▼▼▼

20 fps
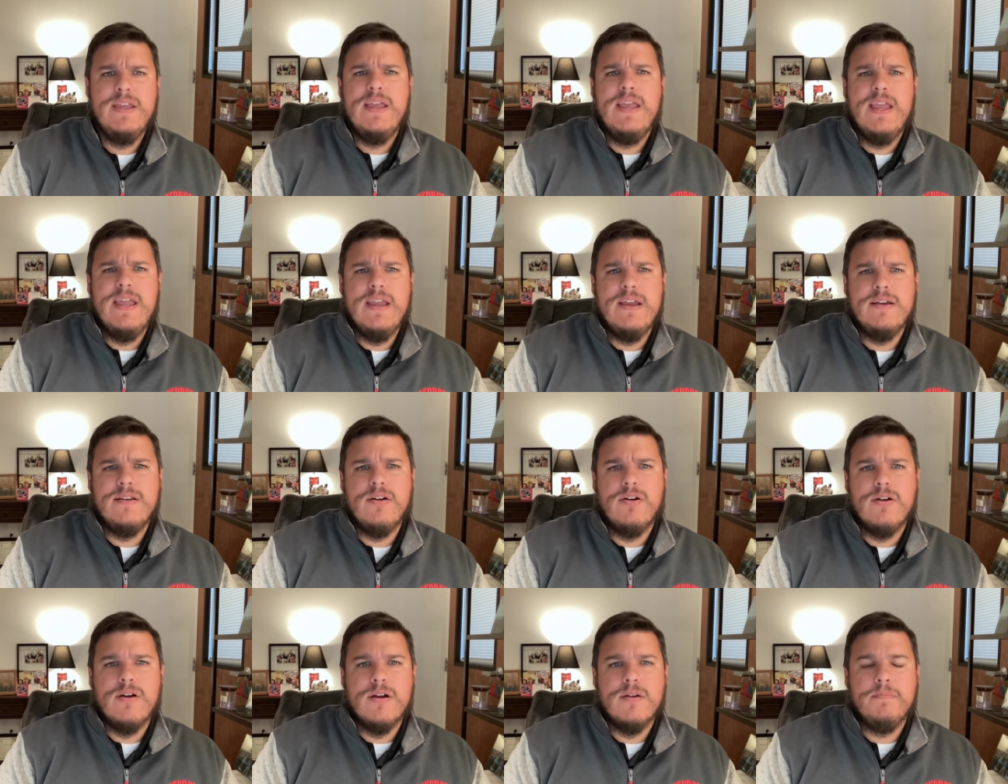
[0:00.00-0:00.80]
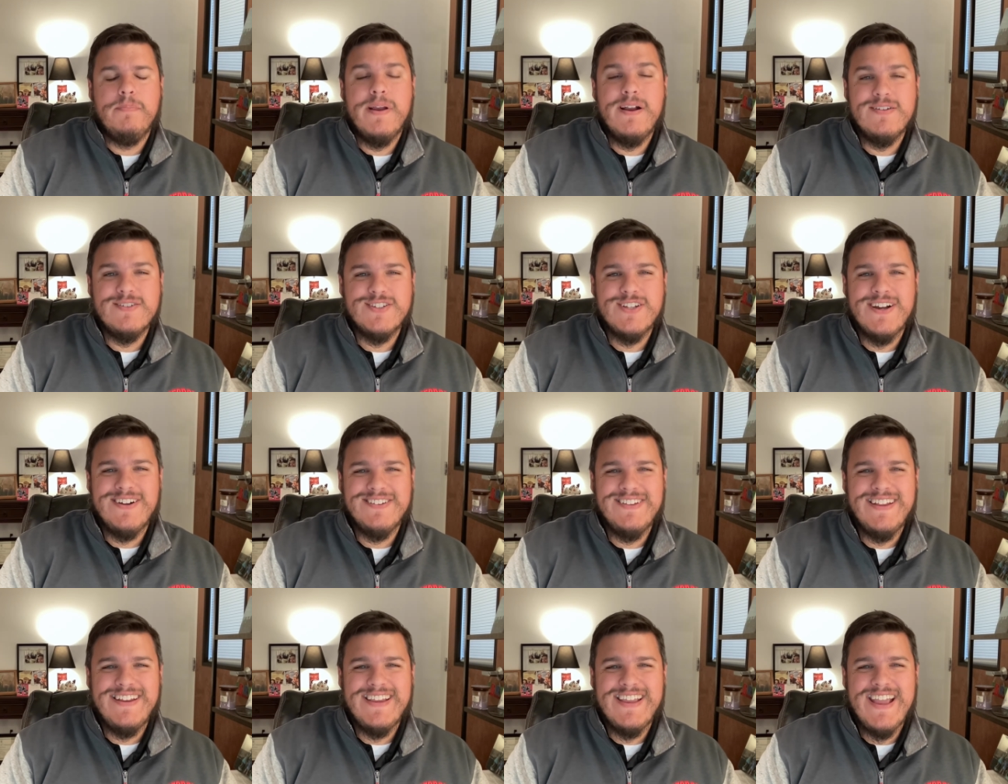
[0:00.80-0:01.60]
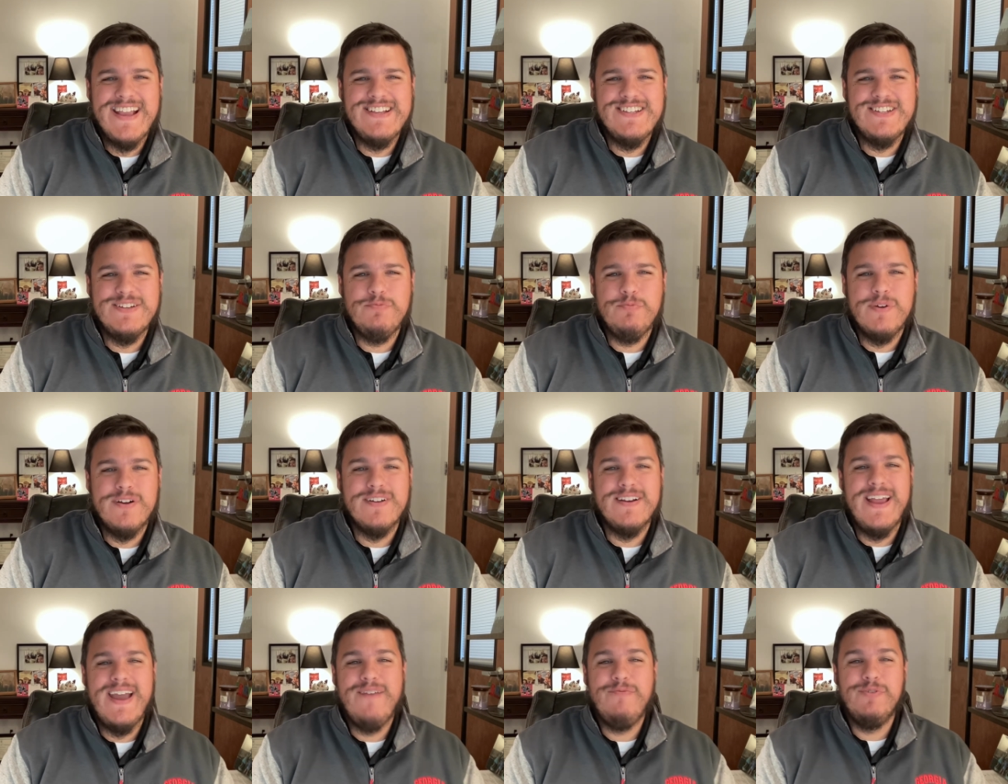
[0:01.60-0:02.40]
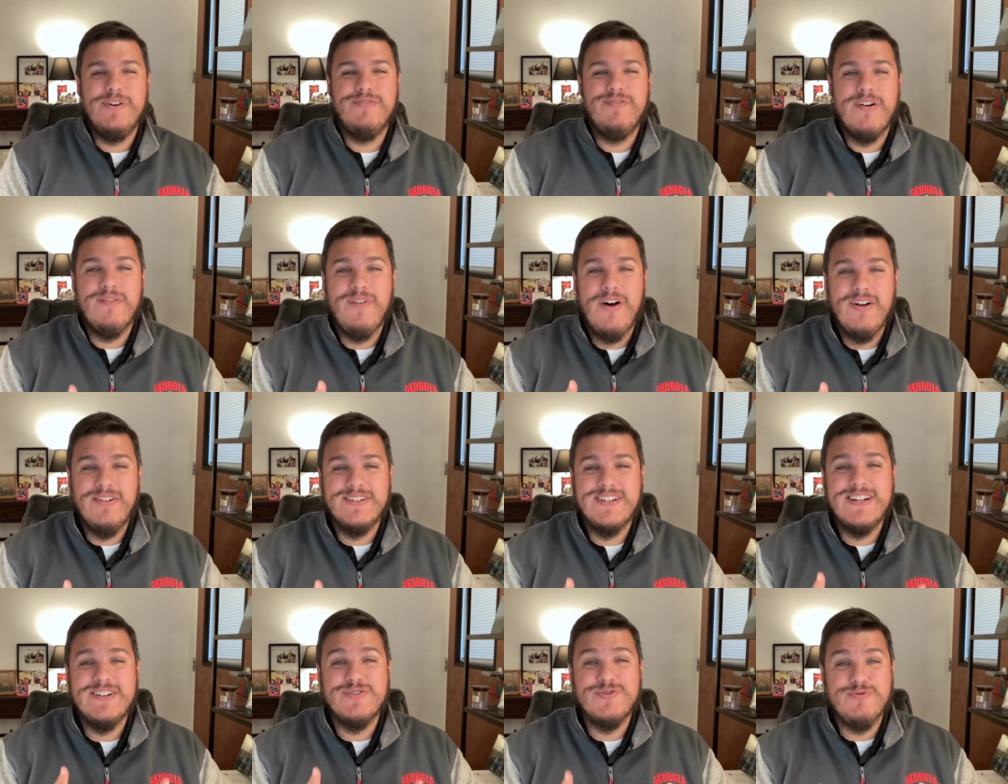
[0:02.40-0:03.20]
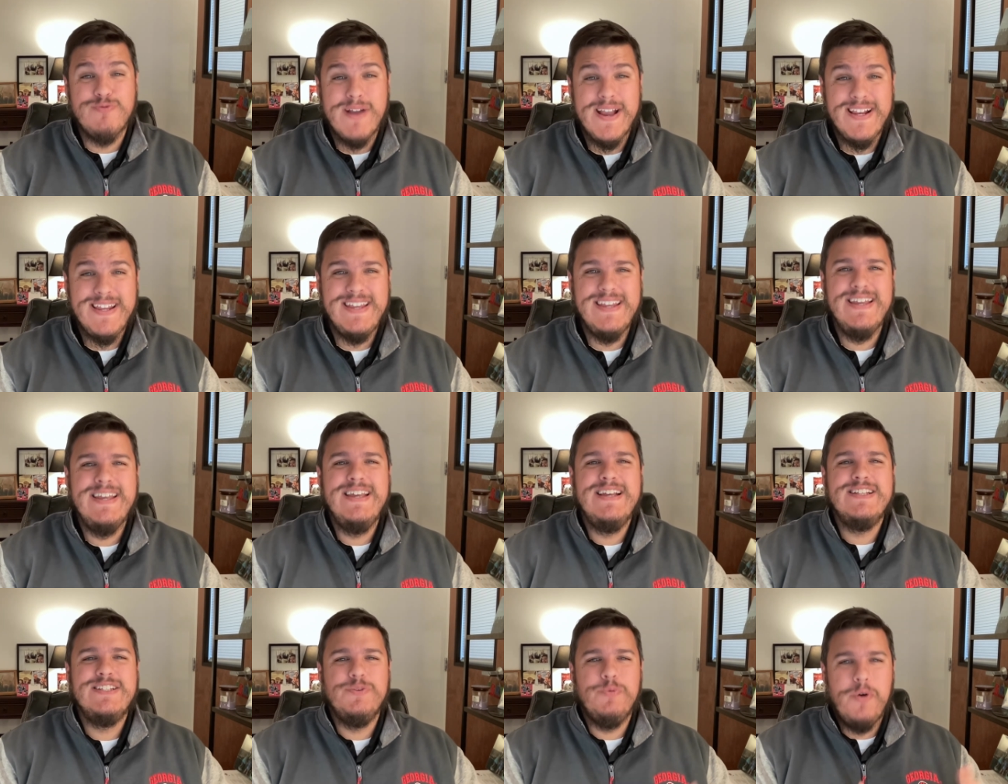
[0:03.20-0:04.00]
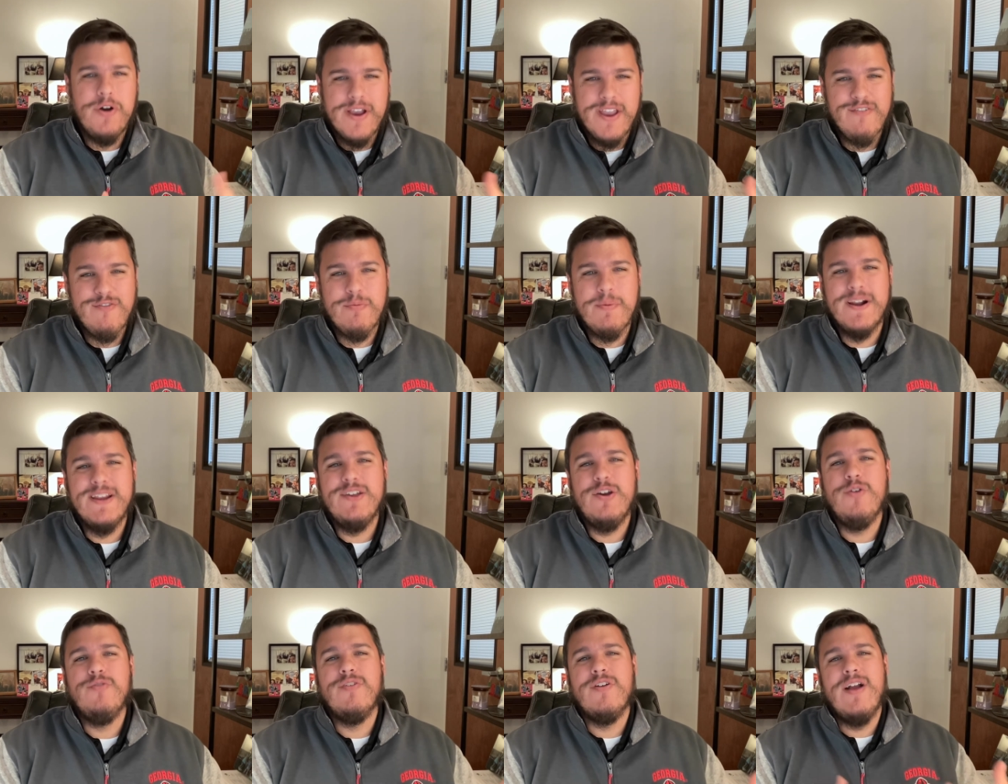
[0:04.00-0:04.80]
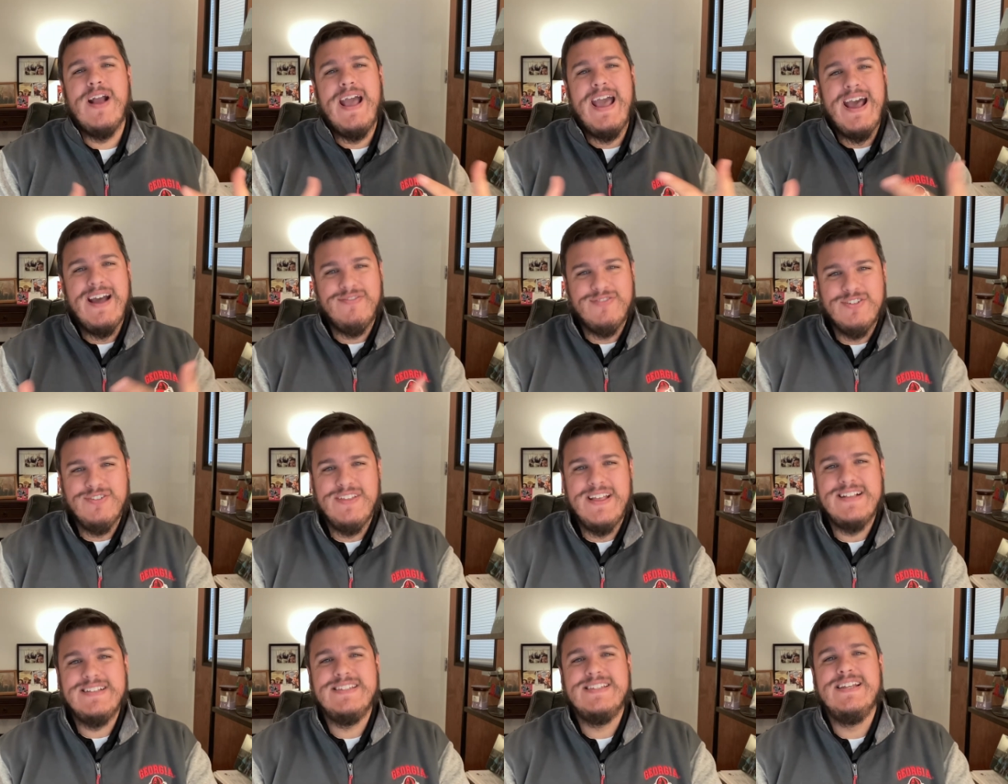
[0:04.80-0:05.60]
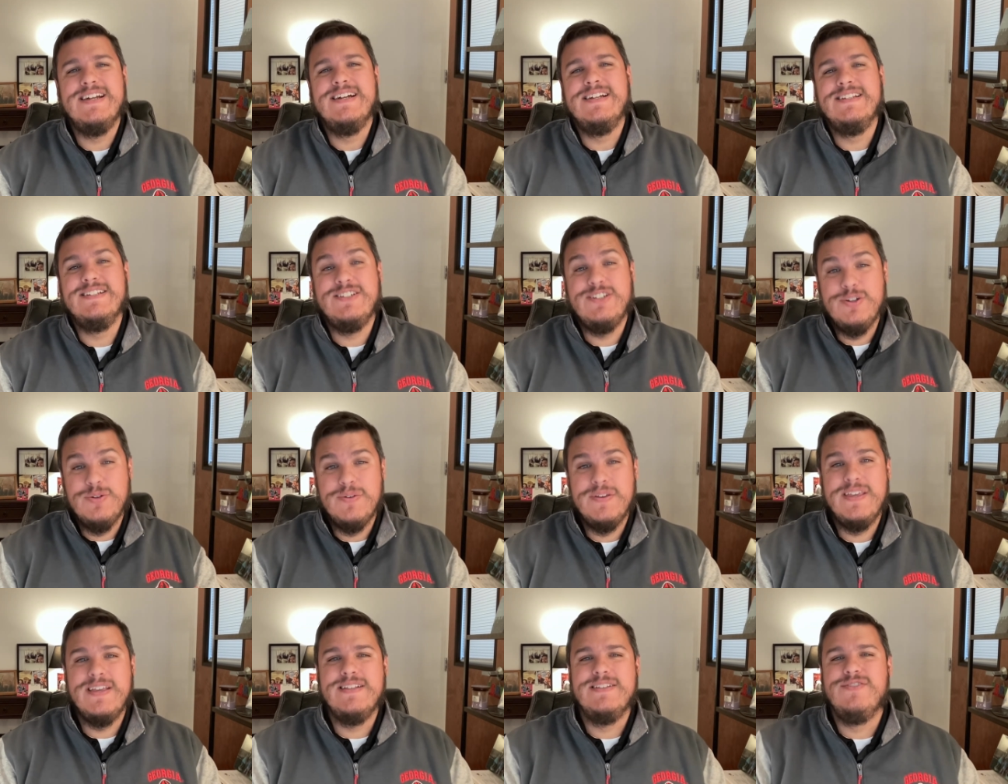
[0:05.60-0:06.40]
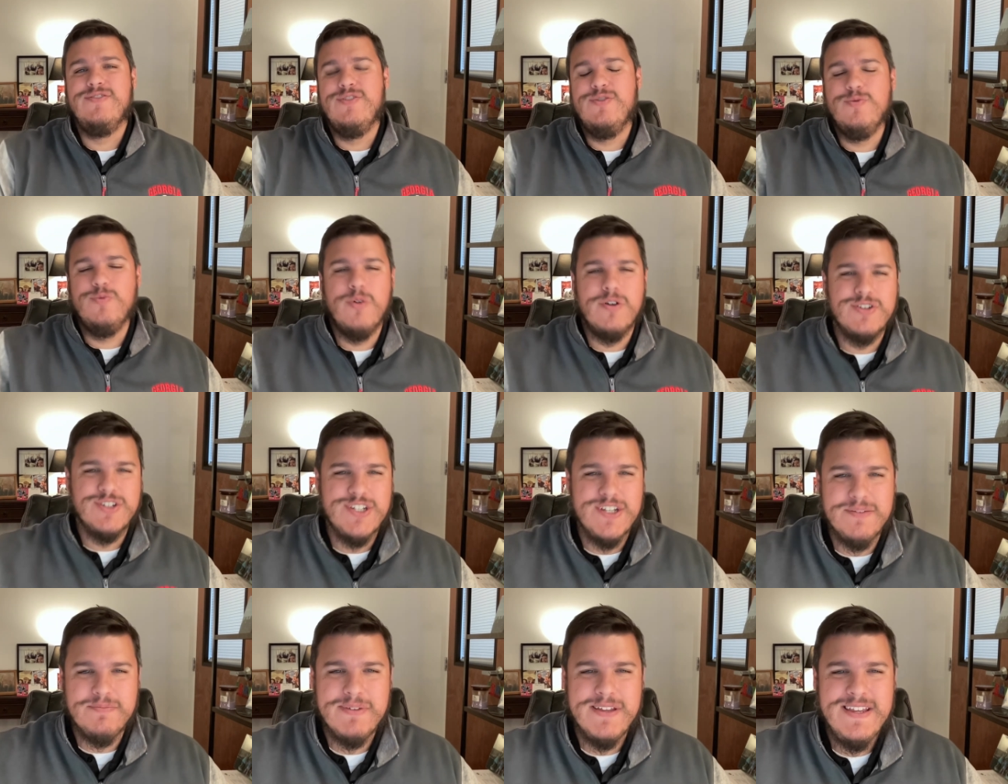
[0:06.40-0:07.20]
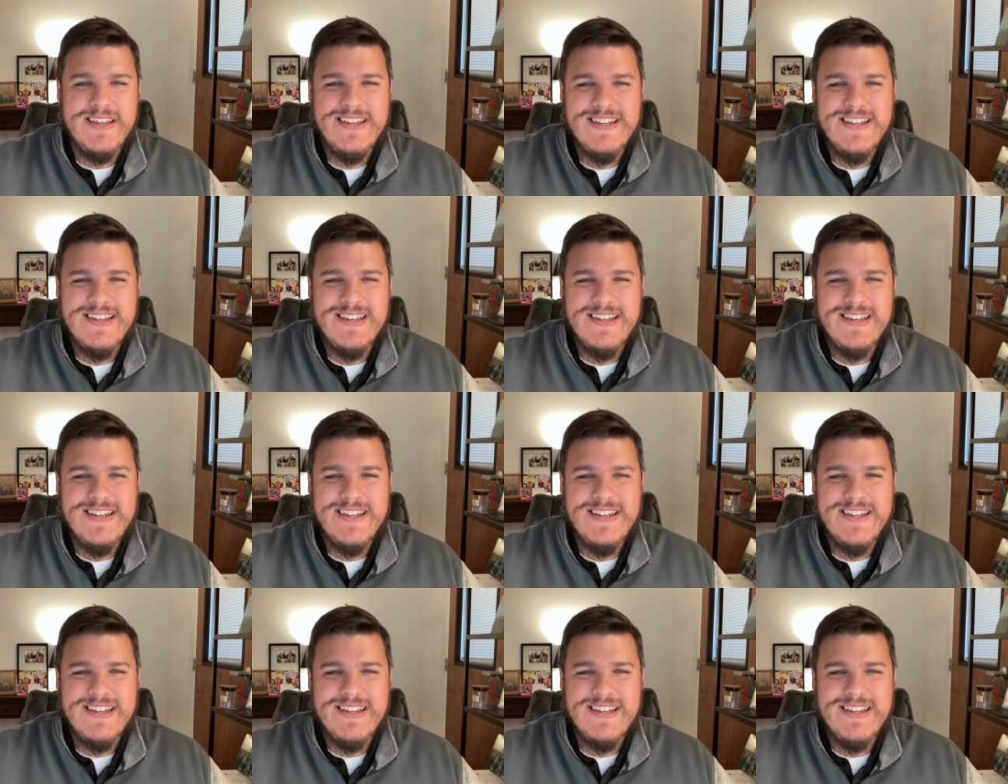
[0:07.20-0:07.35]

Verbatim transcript: in our parent child dedication, we're going to have one of our volunteers ready to walk everybody over after that's done to Kids View Worship.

▲▲▲

Please transcribe exactly the line containing "[0:00.80-0:01.60]" and every later line through the end of the records above, omitting pictures.

(Result below)
[0:00.80-0:01.60]
[0:01.60-0:02.40]
[0:02.40-0:03.20]
[0:03.20-0:04.00]
[0:04.00-0:04.80]
[0:04.80-0:05.60]
[0:05.60-0:06.40]
[0:06.40-0:07.20]
[0:07.20-0:07.35]

Verbatim transcript: in our parent child dedication, we're going to have one of our volunteers ready to walk everybody over after that's done to Kids View Worship.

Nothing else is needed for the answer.